Saved data entries:
********************
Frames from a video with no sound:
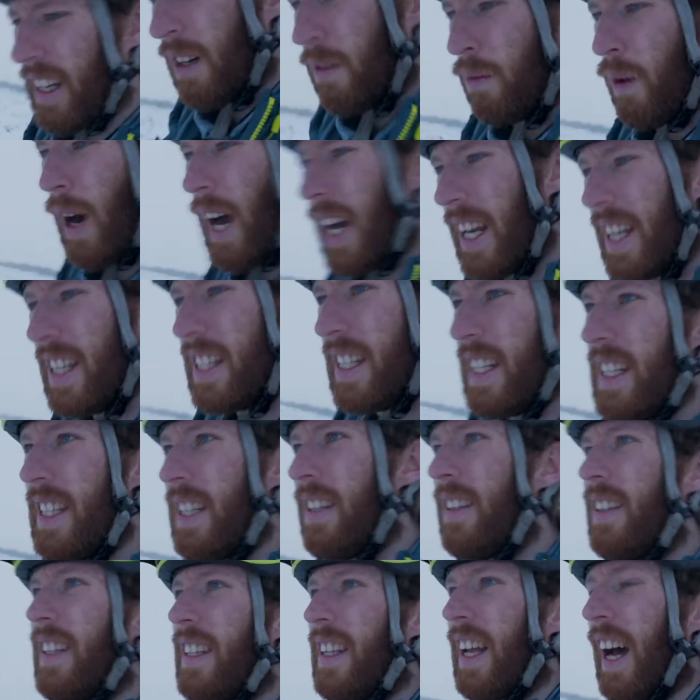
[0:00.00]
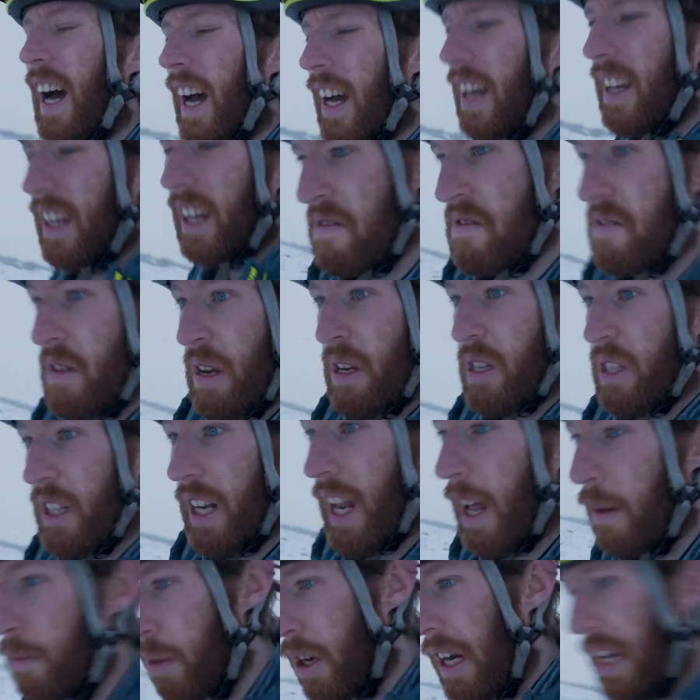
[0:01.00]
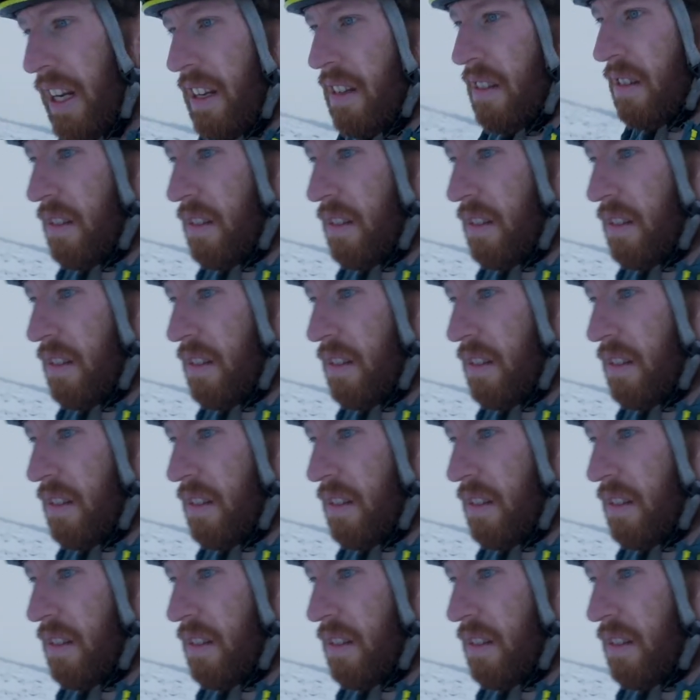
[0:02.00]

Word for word: Why is he doing that? Is he a celebrity?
********************
Your task: Leaving pictures aside, write out each record above exactly as given.

The answer:
Frames from a video with no sound:
[0:00.00]
[0:01.00]
[0:02.00]

Word for word: Why is he doing that? Is he a celebrity?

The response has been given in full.